(Stored items)
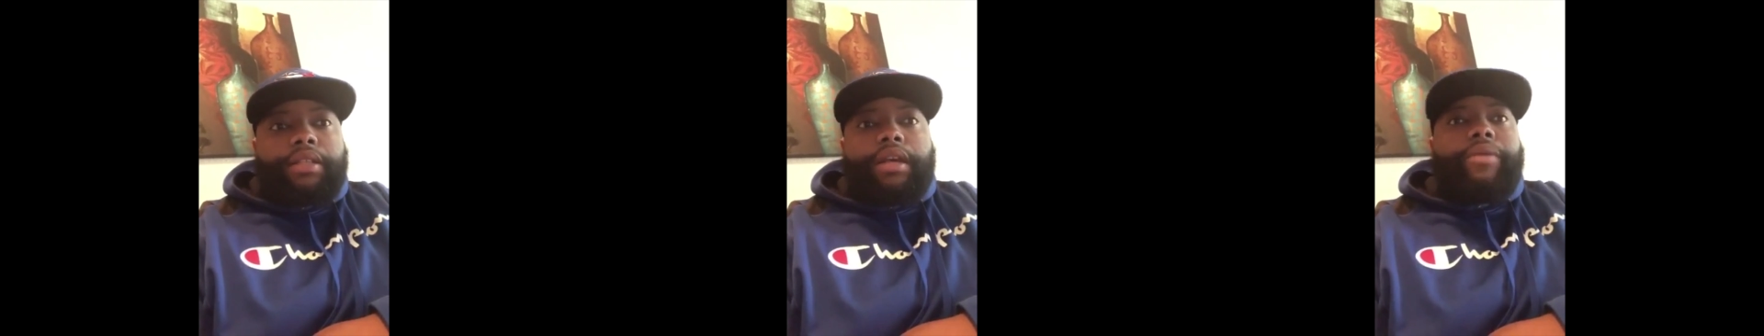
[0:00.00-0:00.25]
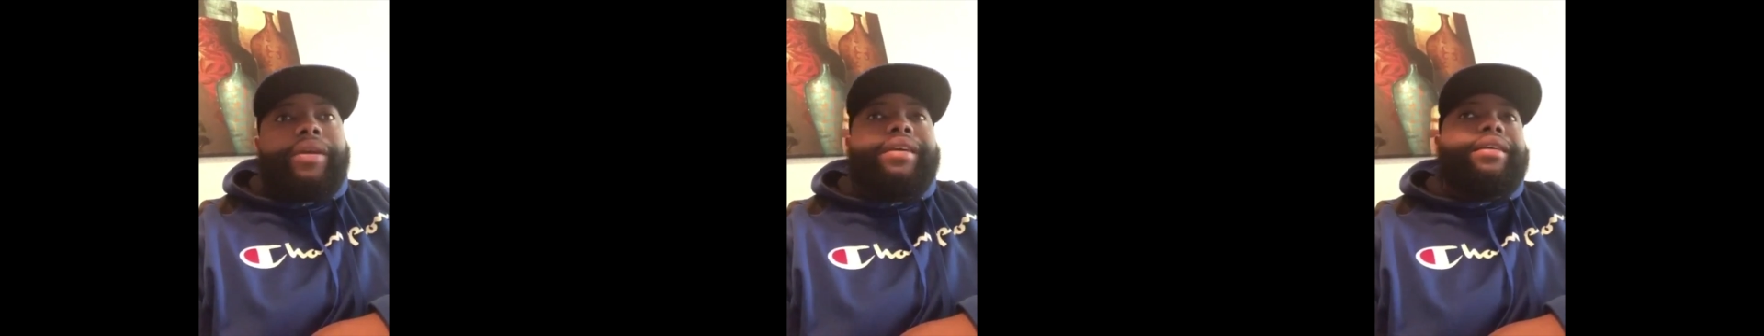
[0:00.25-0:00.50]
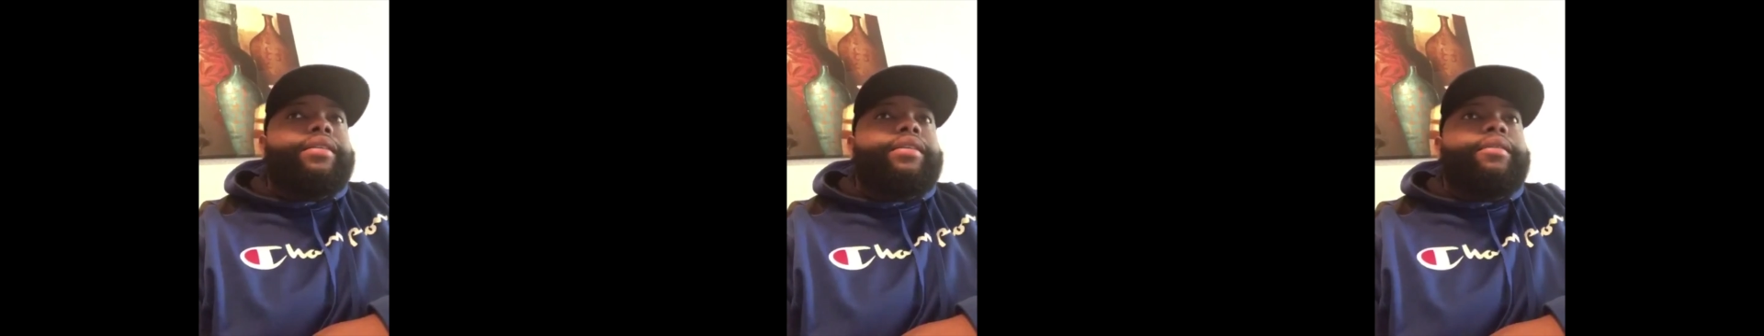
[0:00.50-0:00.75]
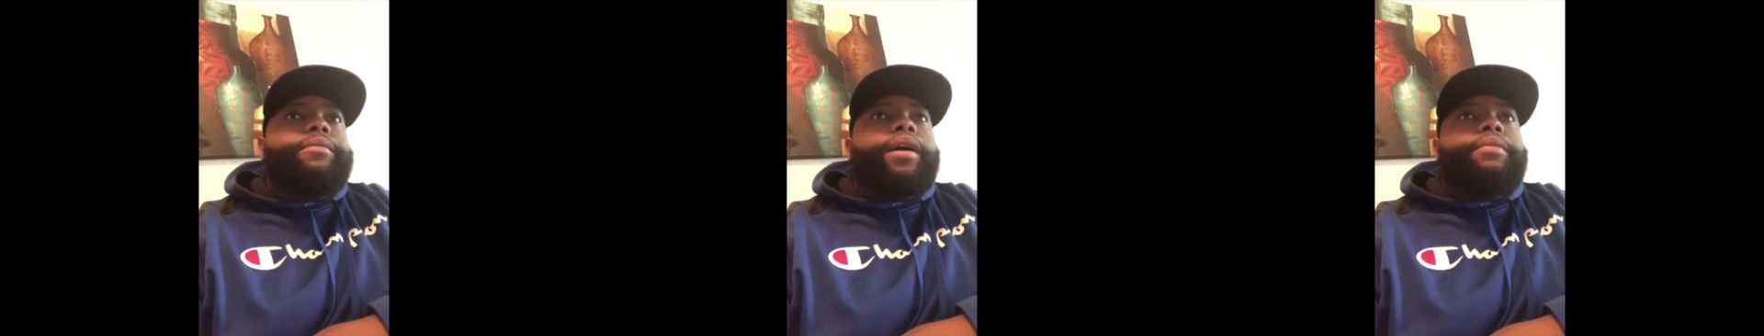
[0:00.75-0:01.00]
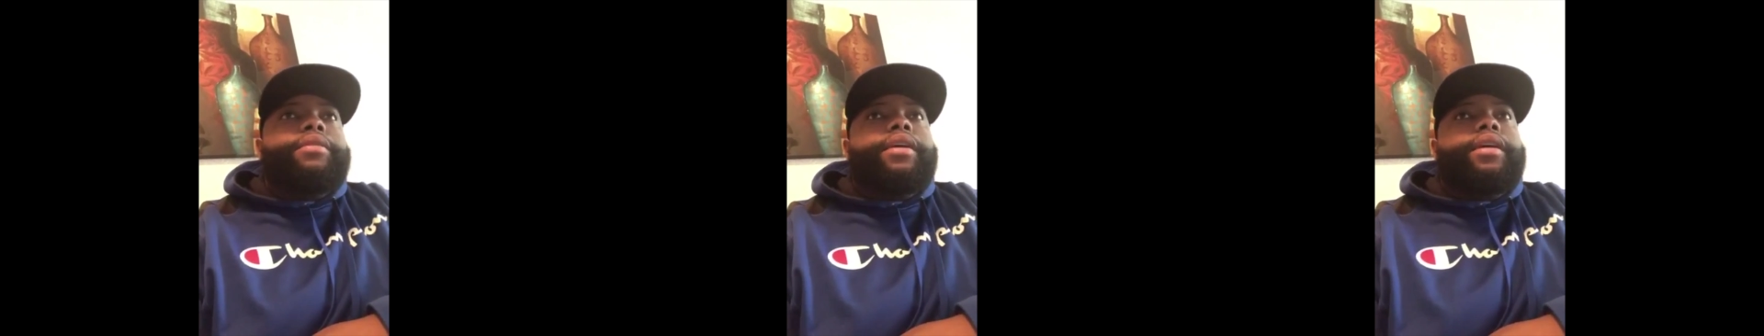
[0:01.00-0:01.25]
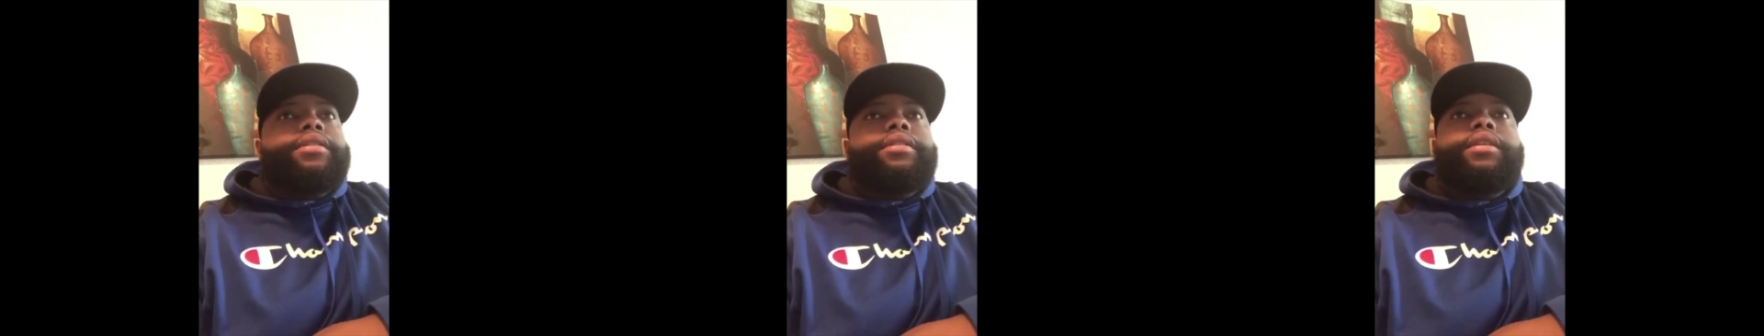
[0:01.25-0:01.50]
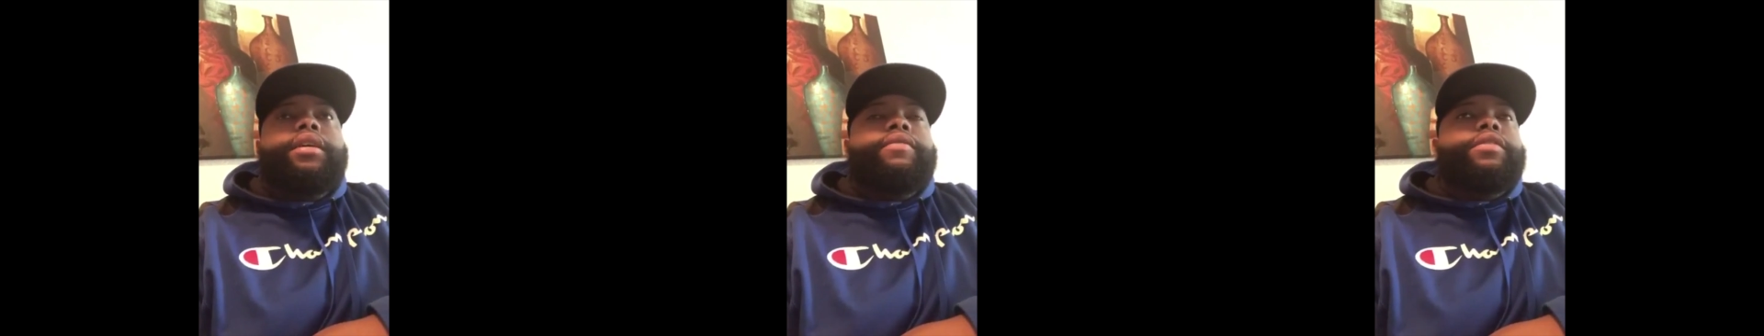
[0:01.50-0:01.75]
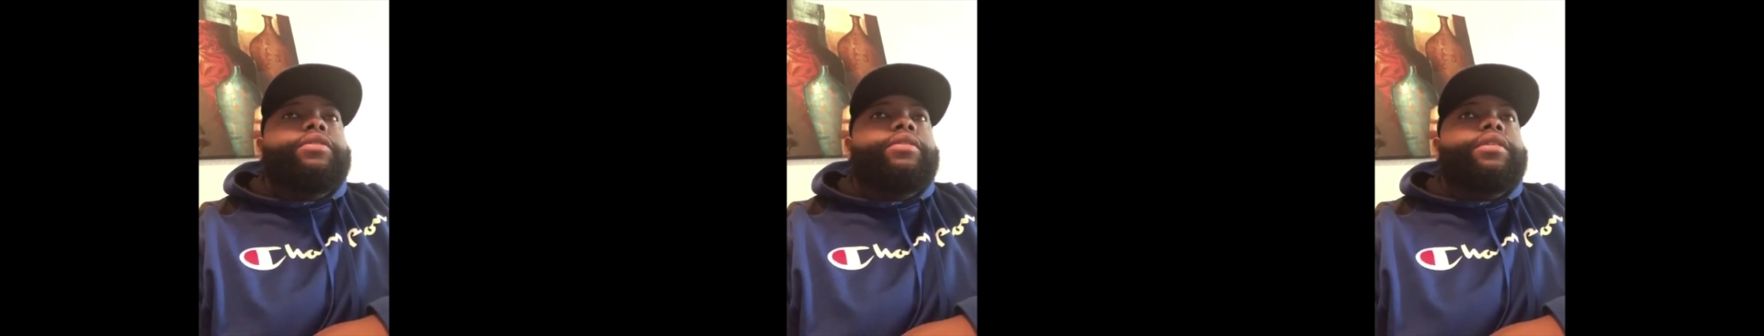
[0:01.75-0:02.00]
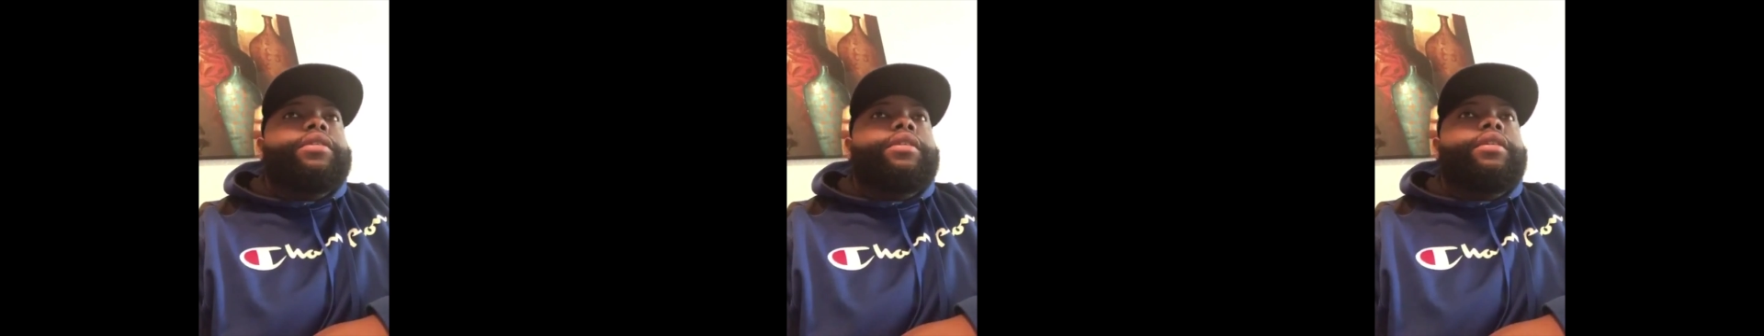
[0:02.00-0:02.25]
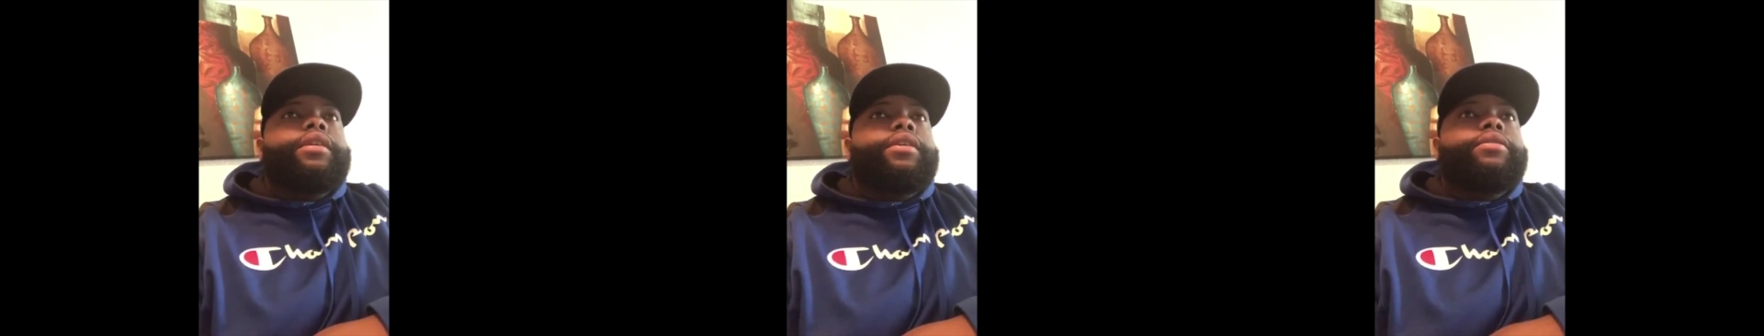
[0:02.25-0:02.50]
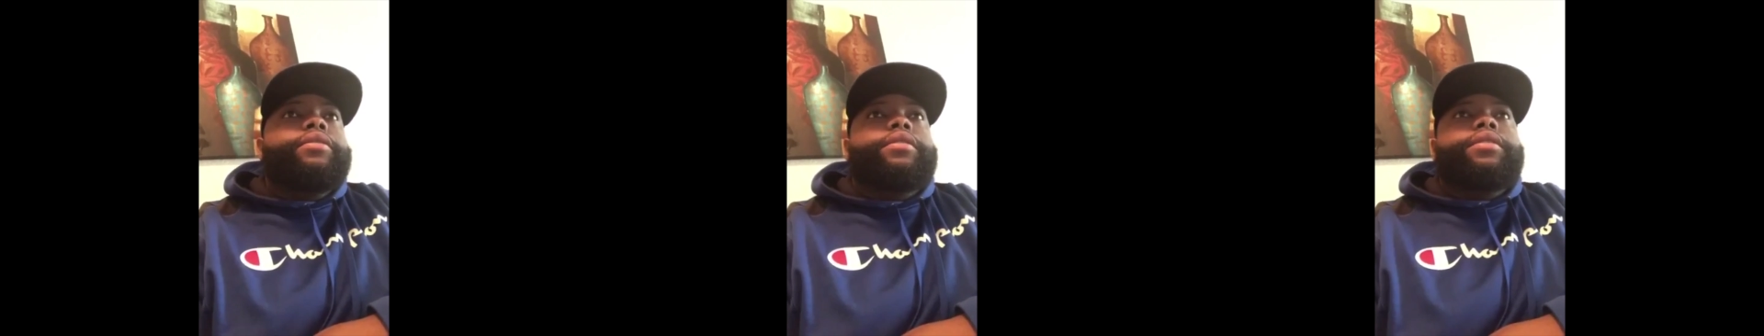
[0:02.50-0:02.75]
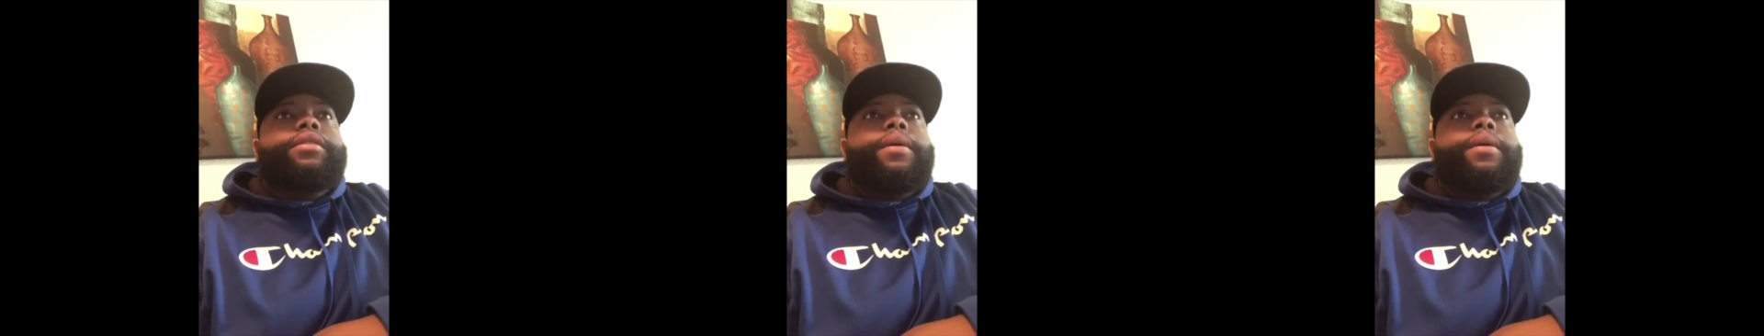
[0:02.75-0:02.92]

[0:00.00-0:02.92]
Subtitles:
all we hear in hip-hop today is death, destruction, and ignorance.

◆ Problem requirements
Whenever a picture appears, leave it out, and return every record exactly.

◆ Reply
[0:00.00-0:00.25]
[0:00.25-0:00.50]
[0:00.50-0:00.75]
[0:00.75-0:01.00]
[0:01.00-0:01.25]
[0:01.25-0:01.50]
[0:01.50-0:01.75]
[0:01.75-0:02.00]
[0:02.00-0:02.25]
[0:02.25-0:02.50]
[0:02.50-0:02.75]
[0:02.75-0:02.92]

[0:00.00-0:02.92]
Subtitles:
all we hear in hip-hop today is death, destruction, and ignorance.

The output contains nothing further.